Task to complete ::
Please copy the lines below, exactly as they are, from the one with "[00:00:00.00 to 00:00:00.90]" through the one with "Lip reading: but", and leave out the pictures.

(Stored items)
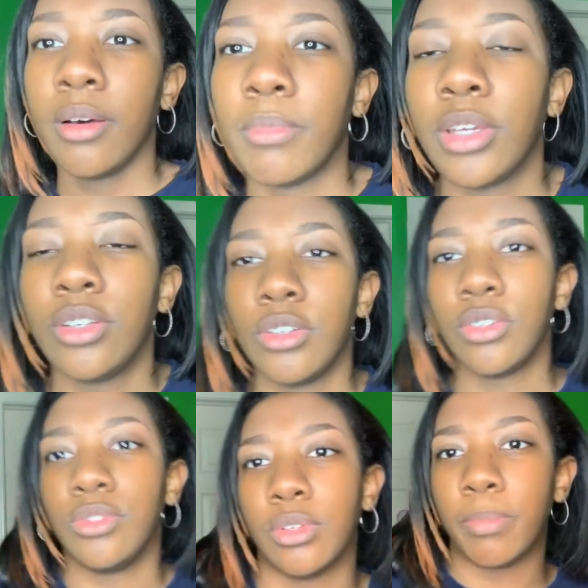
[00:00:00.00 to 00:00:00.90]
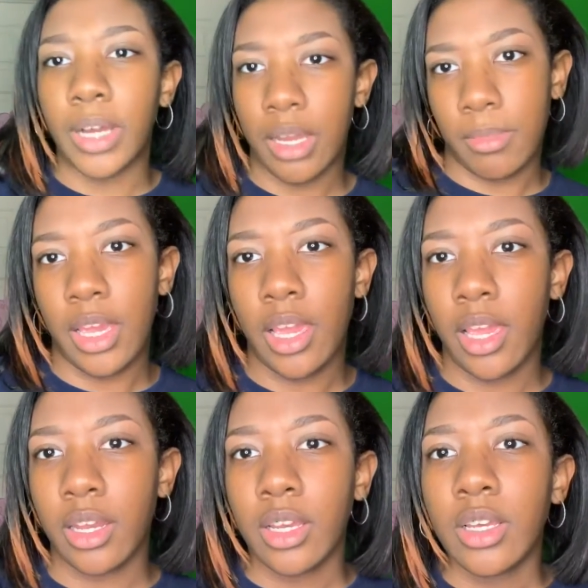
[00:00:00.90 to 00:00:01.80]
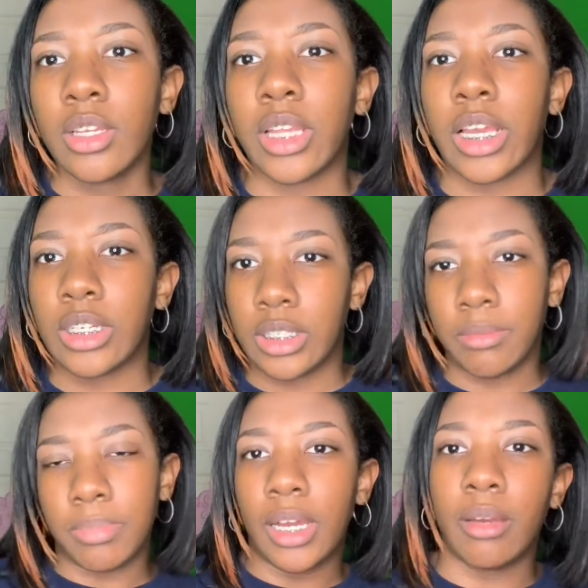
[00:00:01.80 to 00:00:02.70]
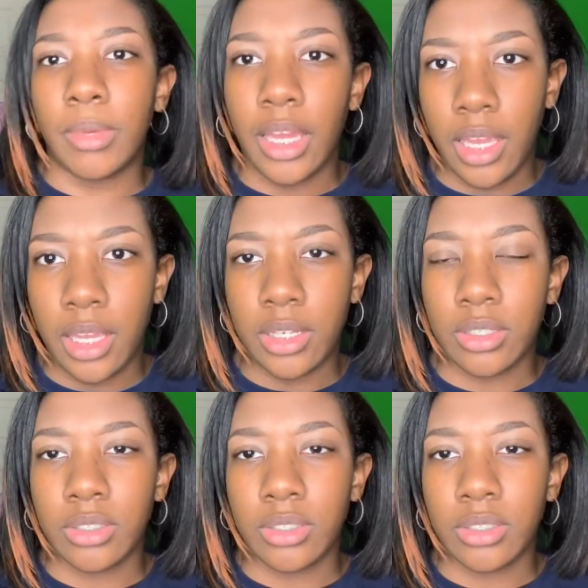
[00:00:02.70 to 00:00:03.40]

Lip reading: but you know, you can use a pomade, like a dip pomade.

==

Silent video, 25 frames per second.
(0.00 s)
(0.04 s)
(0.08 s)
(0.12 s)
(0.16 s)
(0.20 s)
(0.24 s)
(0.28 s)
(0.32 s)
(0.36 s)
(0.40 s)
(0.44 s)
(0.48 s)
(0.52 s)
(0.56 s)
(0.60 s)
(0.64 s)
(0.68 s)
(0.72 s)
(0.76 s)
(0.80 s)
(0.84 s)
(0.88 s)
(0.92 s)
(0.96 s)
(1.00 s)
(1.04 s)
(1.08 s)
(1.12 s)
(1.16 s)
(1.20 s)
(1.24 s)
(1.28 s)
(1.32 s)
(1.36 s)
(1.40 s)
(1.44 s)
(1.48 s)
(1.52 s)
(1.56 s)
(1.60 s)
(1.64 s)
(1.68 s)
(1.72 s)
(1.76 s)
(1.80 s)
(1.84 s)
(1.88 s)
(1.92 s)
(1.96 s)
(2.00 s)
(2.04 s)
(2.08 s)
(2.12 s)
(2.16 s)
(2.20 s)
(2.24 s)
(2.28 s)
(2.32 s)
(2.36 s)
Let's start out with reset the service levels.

* * *

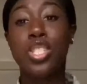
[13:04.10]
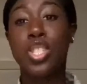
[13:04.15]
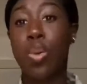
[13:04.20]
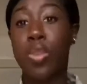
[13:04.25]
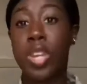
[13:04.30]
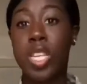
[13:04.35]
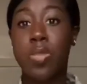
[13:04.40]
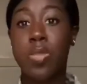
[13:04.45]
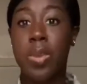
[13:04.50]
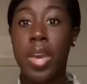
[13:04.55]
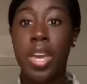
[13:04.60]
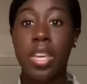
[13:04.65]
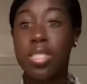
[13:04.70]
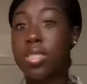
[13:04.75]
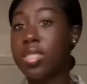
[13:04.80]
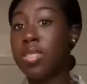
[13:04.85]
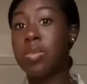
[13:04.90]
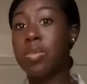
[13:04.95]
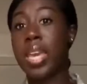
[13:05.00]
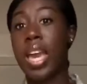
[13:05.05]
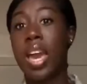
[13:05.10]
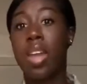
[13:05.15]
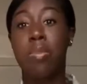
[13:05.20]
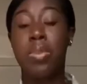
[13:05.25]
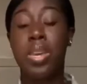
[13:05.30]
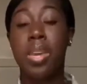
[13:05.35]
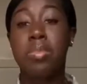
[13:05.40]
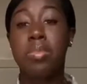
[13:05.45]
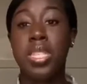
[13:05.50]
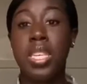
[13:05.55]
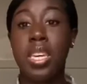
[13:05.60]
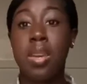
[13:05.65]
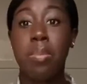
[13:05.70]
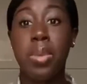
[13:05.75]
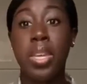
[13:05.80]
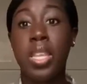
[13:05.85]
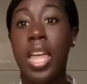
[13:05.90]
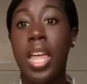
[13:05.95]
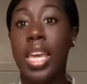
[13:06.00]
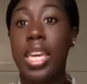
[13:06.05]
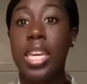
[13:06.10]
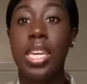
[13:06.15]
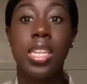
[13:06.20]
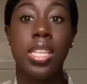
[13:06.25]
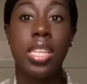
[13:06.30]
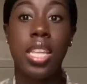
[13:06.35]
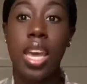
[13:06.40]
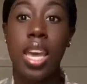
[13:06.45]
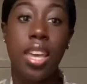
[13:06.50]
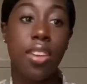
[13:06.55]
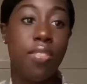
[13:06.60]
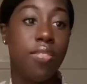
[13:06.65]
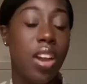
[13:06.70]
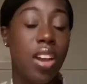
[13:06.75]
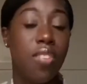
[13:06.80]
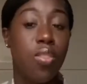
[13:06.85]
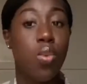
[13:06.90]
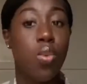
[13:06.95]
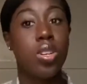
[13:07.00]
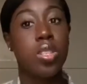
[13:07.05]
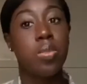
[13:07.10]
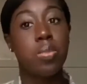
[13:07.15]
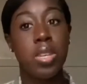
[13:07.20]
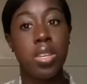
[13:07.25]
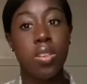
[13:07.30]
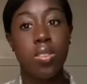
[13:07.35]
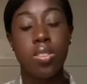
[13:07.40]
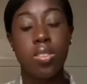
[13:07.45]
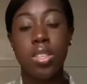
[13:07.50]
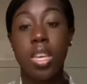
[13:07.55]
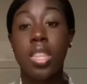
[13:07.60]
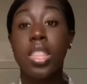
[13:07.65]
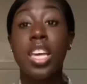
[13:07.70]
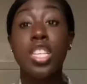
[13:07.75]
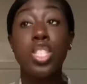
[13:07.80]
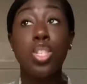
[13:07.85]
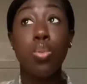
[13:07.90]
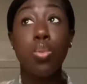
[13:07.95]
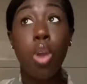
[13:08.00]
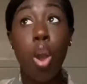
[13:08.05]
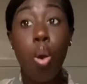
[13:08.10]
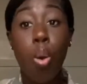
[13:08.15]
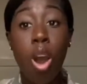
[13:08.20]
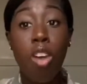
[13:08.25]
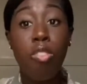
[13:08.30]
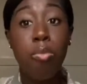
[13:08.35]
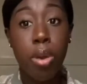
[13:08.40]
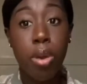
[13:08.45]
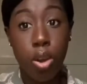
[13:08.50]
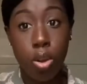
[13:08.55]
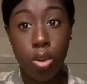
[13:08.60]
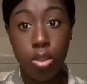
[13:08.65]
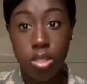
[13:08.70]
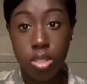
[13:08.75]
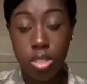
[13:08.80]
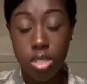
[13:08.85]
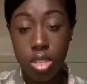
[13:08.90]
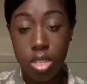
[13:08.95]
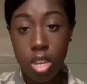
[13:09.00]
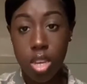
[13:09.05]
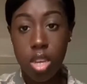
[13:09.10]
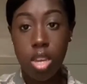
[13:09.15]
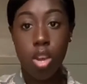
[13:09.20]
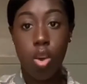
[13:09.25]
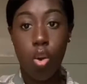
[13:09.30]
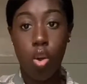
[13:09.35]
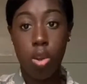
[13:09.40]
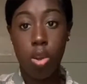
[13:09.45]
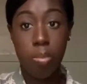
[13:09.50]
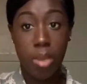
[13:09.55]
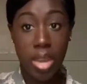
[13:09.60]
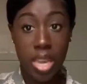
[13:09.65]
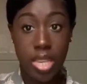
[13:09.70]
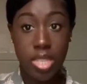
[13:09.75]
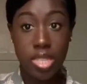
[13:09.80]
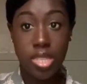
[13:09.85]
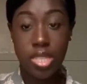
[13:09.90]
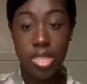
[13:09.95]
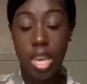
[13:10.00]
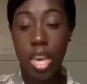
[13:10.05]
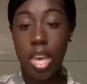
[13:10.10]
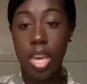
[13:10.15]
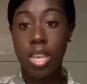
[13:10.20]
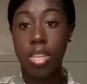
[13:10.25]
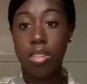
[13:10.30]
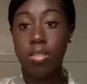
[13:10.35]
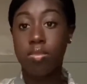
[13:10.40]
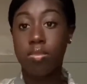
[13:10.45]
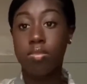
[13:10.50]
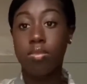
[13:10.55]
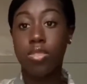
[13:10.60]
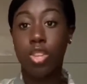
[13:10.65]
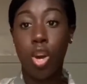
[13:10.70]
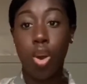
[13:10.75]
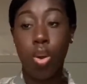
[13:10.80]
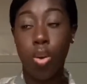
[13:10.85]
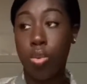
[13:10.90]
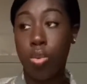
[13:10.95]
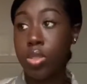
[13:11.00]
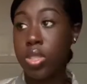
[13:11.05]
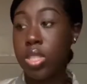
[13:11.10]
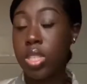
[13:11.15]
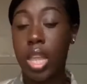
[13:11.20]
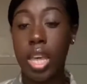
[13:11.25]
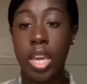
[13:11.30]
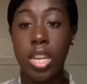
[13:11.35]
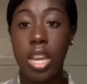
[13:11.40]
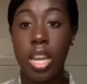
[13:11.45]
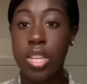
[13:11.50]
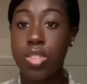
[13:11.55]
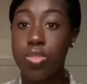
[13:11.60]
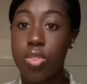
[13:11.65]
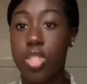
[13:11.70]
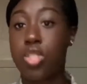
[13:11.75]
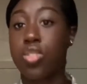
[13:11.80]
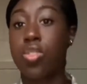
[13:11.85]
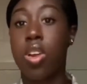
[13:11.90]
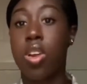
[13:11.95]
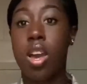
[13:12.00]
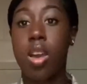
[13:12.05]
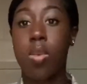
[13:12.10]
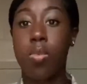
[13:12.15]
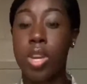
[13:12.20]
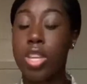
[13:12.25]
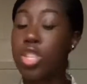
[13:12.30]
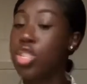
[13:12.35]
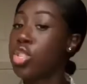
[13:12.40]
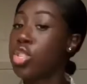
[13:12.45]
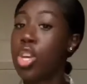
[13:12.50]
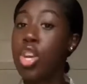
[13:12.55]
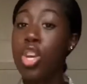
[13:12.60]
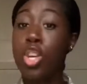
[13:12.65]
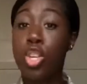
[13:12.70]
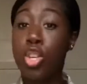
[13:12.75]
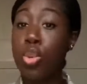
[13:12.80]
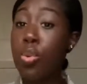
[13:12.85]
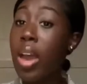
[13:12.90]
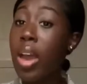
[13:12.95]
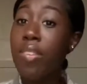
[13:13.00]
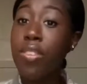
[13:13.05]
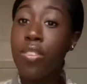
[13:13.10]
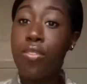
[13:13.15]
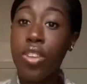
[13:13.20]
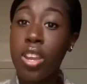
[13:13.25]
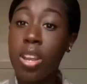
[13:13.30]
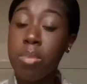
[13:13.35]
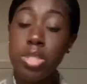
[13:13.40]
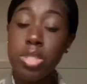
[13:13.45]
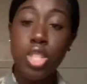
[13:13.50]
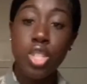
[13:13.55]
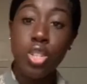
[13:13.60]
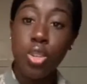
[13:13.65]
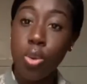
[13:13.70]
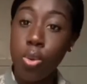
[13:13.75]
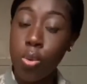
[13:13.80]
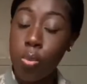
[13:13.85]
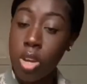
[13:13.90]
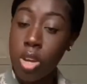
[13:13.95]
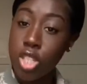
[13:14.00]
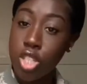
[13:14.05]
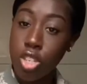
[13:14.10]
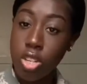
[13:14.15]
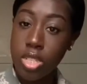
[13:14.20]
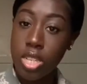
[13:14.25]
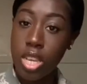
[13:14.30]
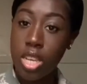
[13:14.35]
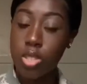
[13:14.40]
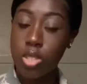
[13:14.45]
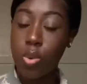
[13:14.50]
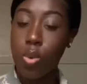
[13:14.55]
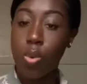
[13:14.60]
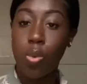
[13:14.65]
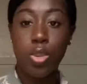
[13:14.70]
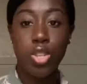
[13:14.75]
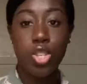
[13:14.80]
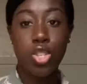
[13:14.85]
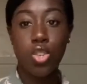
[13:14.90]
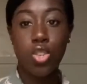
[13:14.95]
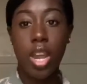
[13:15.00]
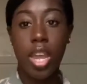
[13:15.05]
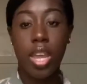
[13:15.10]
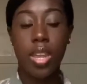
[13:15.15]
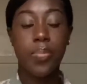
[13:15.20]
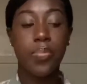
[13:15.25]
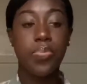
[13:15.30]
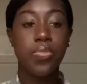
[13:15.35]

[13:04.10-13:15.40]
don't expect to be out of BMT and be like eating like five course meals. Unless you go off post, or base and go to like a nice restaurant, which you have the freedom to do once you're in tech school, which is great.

Solution to this exercise ::
[00:00:00.00 to 00:00:00.90]
[00:00:00.90 to 00:00:01.80]
[00:00:01.80 to 00:00:02.70]
[00:00:02.70 to 00:00:03.40]

Lip reading: but you know, you can use a pomade, like a dip pomade.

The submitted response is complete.